12 December, 2013
From VOA Learning English, this is the Economics Report.
A new United Nations report says the world's poorest countries should rethink their economic policies, because they are failing to create jobs for their citizens.
The U.N. Conference on Trade and Development is warning that current policies will not do a lot to reduce poverty, because so few jobs are being created.
The U.N. report warns of social unrest and growing numbers of immigrants if the employment situation in these countries does not improve.
Taffere Tesfachew is with the U.N. Conference on Trade and Development. He says a new way of thinking is needed. He says no one questions the need for economic growth. But that growth needs to create jobs.
"We are not questioning growth and growth matters very much, it is absolutely critical. Nobody is changing their views on the need for growth. But I think the question is - perhaps there is a way you grow and create employment, and there is a way you grow you do not create employment. The policies followed by many least developed countries and those especially which did not create employment while there is a need to create employment."

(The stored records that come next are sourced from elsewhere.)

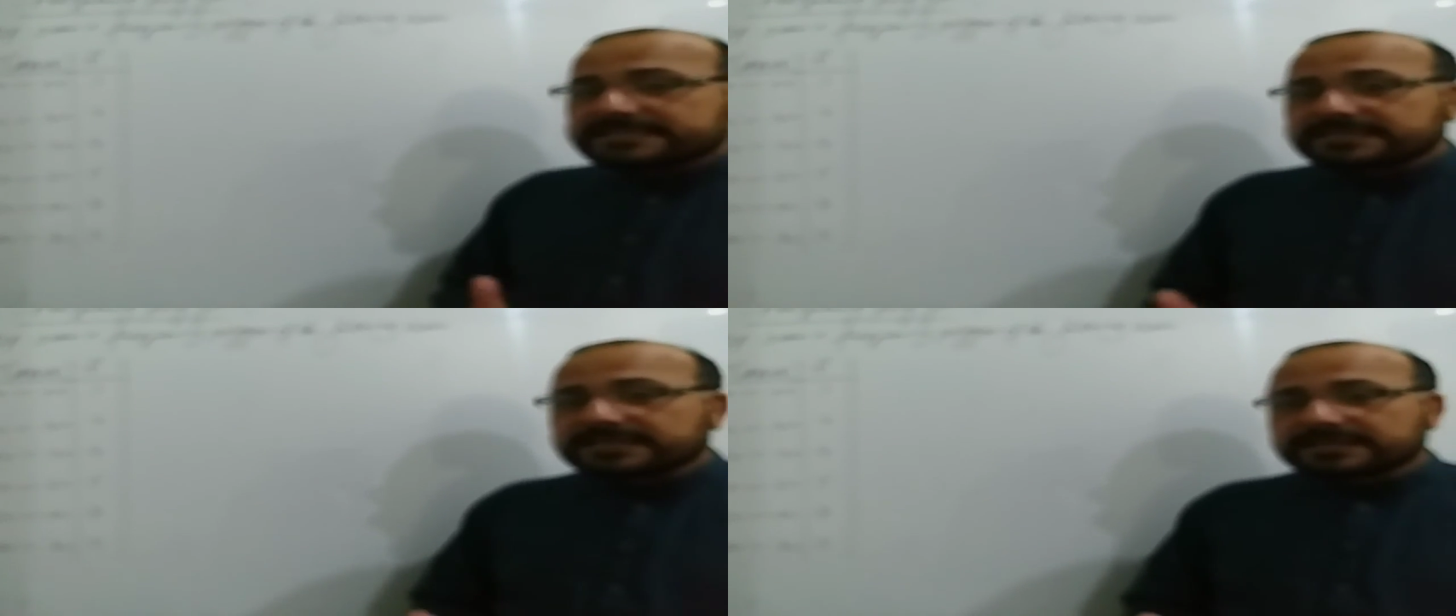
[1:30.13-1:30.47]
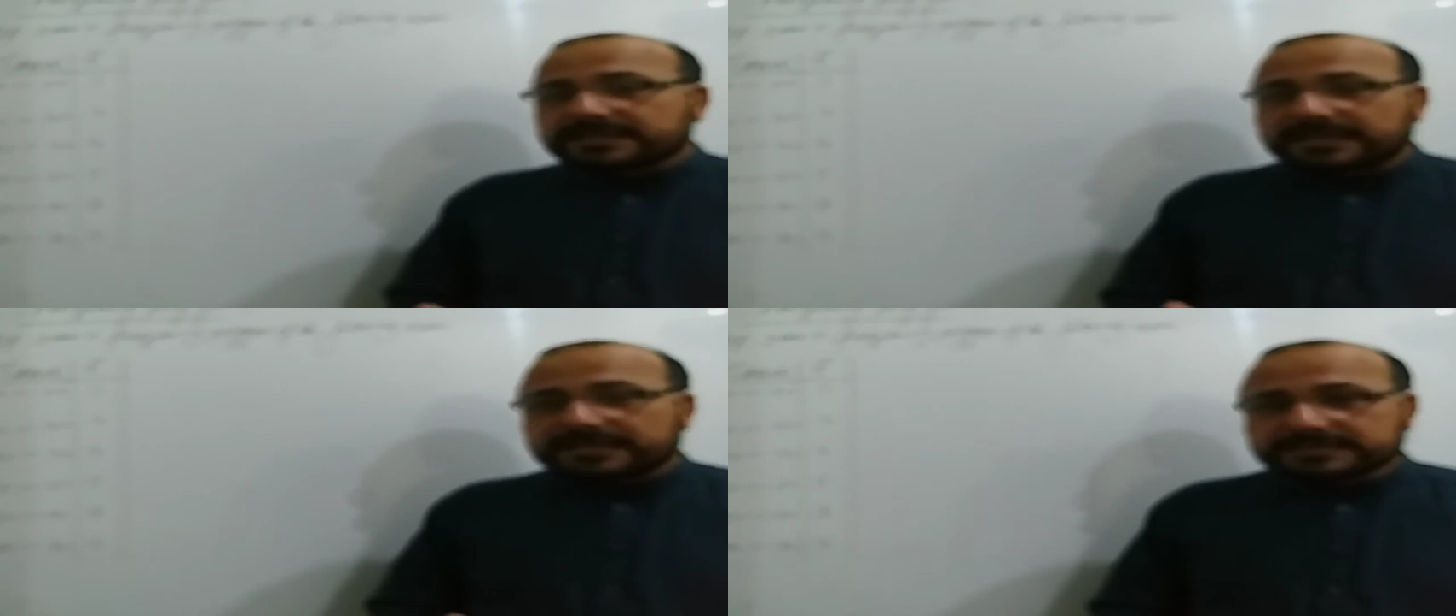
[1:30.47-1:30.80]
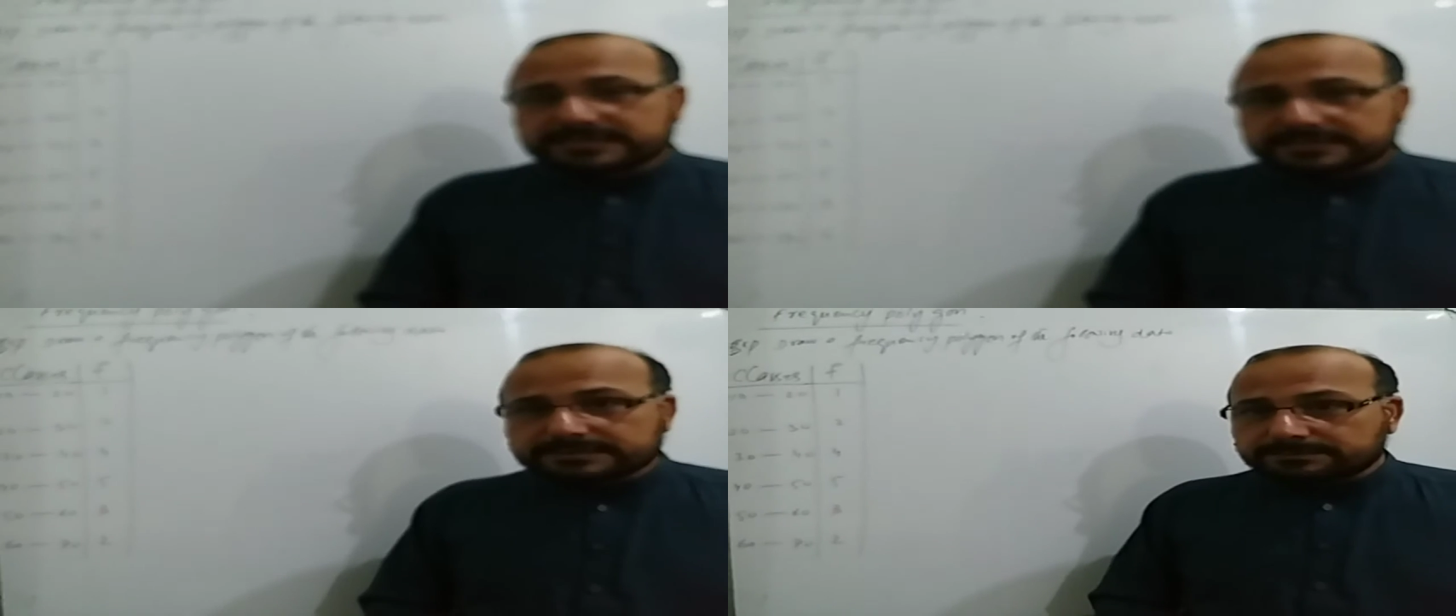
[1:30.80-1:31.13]
the
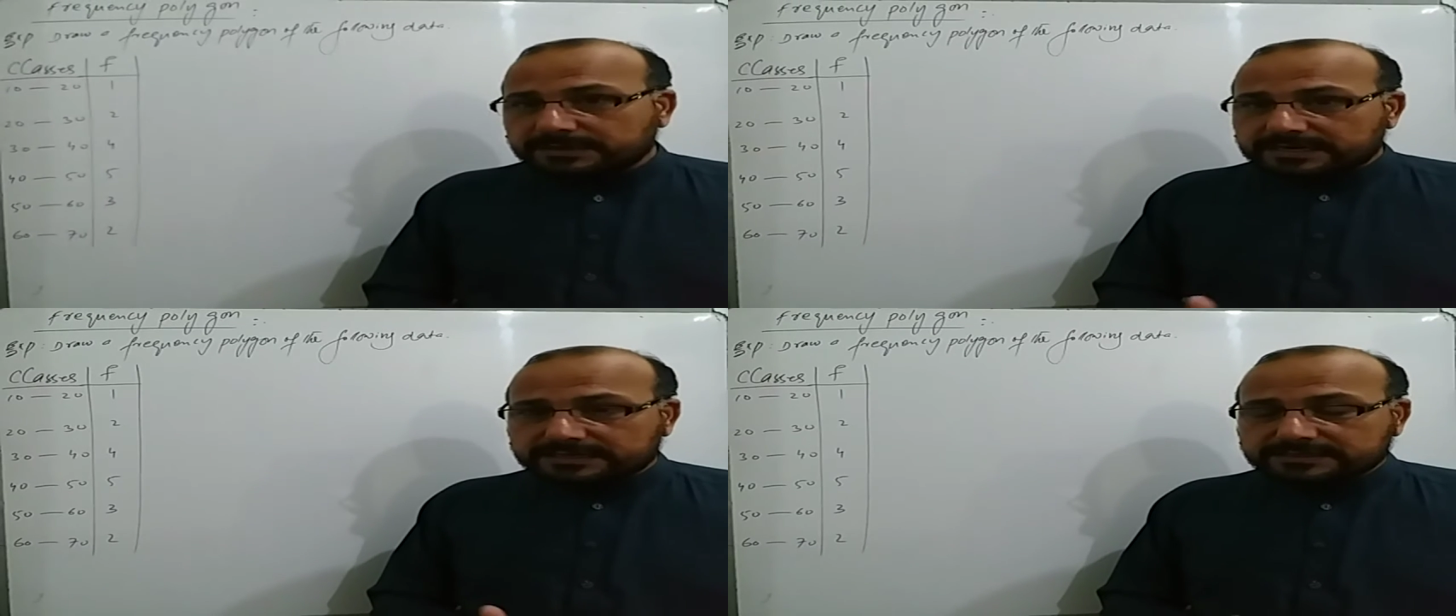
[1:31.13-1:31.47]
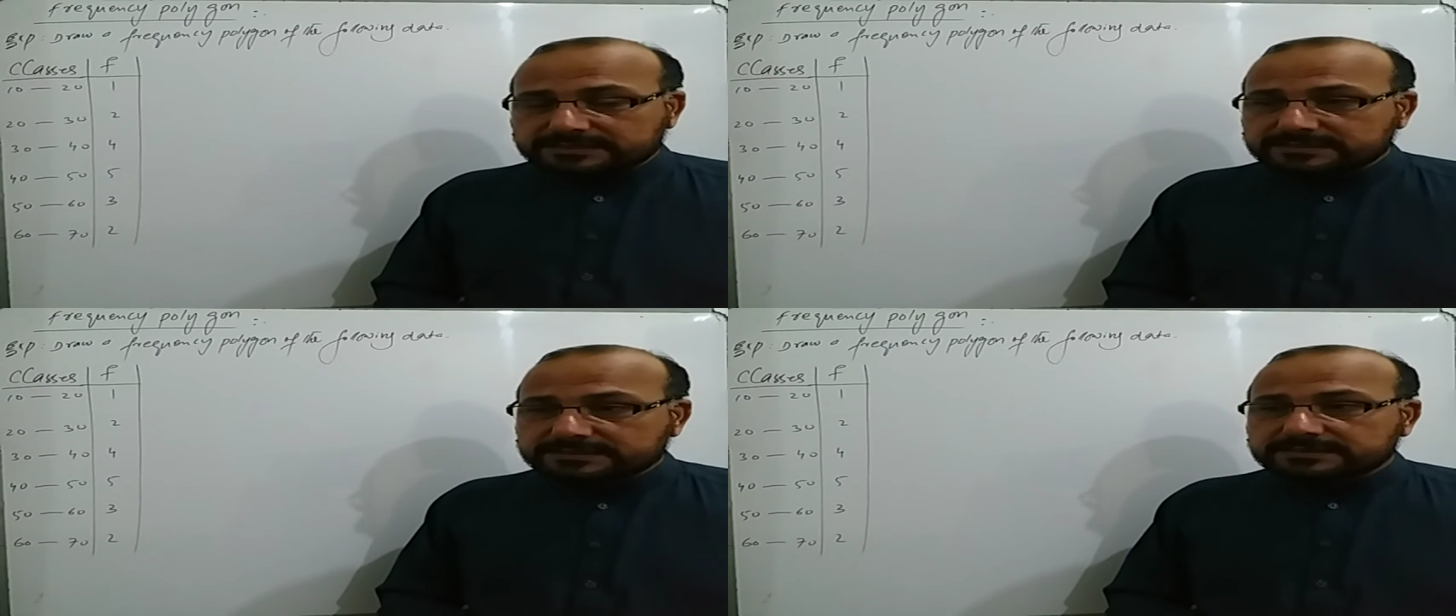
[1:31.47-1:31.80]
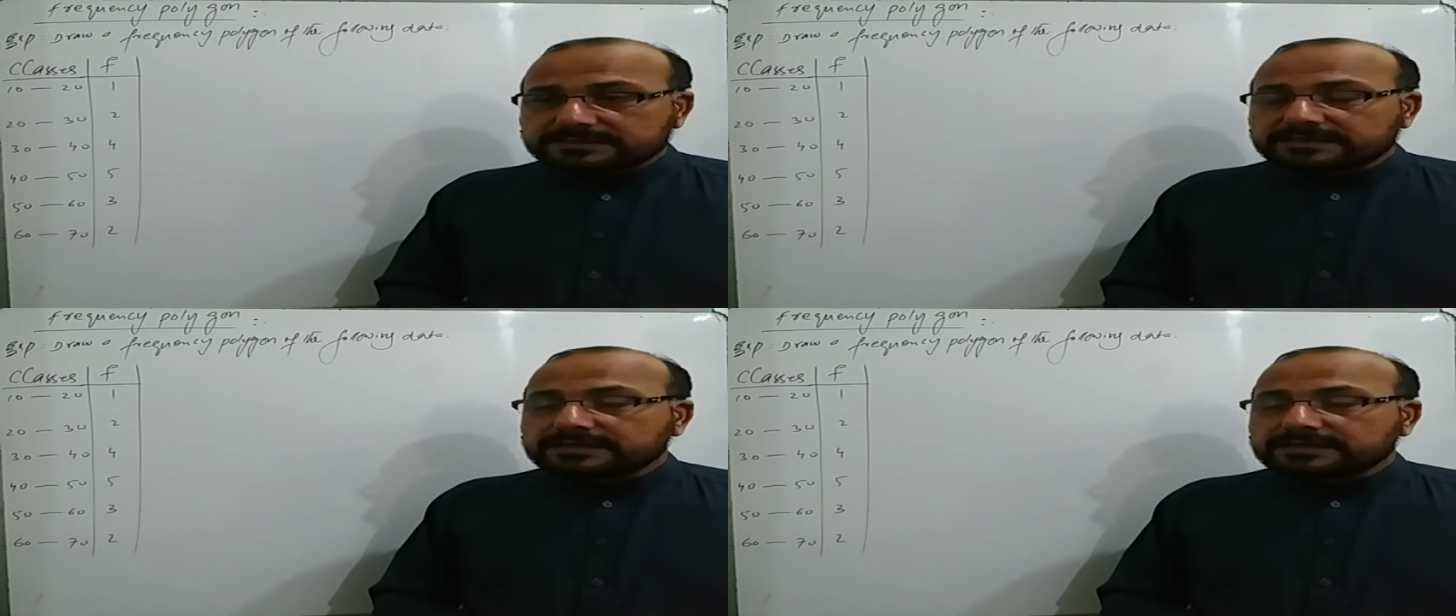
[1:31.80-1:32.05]
class marks,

The World Bank and International Monetary Fund have called for economic stability and liberalization policies for poor and undeveloped countries. But these policies have failed to create many jobs, even during the period of economic expansion from 2002 to 2008. During that period, many least developed countries grew each year at rate of eight percent or more.
The United Nations has identified 49 "least developed countries." Thirty-four are in Africa, there are nine others in Asia, five in the Pacific and one in the Caribbean.

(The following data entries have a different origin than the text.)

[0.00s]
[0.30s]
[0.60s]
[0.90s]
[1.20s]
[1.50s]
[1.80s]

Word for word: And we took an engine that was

Almost all of these countries face rising numbers of men and women entering the labor market. By 2050, the number of young people seeking jobs is expected to rise to 300 million.
Taffere Tesfachew says countries should invest in labor-intensive industries such as manufacturing to create jobs for the millions of unemployed.

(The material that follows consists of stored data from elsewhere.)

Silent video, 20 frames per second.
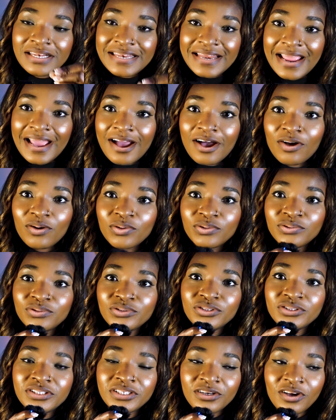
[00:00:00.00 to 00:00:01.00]
Now,
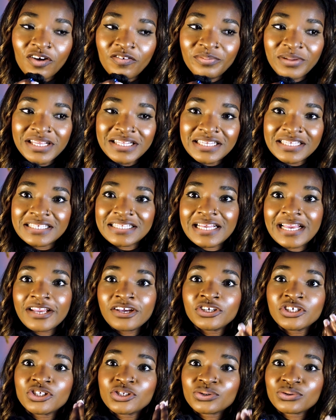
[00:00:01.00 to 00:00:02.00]
the government is
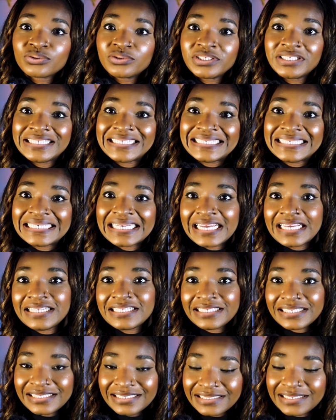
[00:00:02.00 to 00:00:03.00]

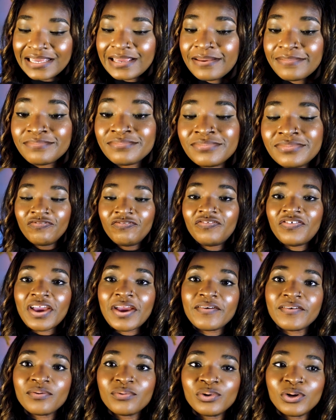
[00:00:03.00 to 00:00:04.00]
scrutinizing them
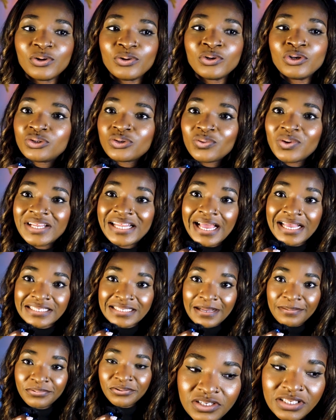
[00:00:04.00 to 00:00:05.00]
very well. So what has
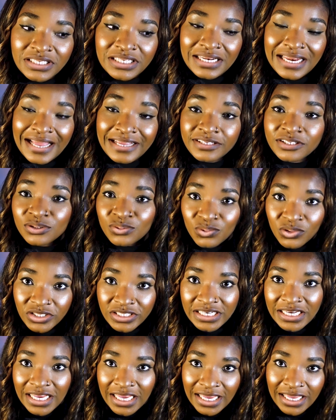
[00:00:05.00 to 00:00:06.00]
happened in the last 1
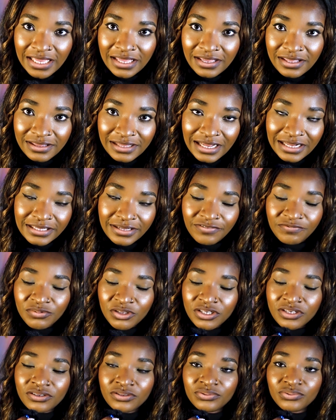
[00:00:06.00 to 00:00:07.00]
year that they've been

"We really believe that infrastructural transformation, countries that are moving, jumping from agriculture to services, bypassing manufacturing, I think they will have a problem. The manufacturing sector, the industrial sector, particularly manufacturing, is I think critical for countries with large population."
In the U.N. report, a country was considered a least developed when personal income is below $992 on a three-year average. The report also considered the economic problems each nation faced and its rating on the Human Assets Index. The Index measures issues like health, nutrition, school enrollment and literacy rates.
And that's the Economics Report for VOA Learning English.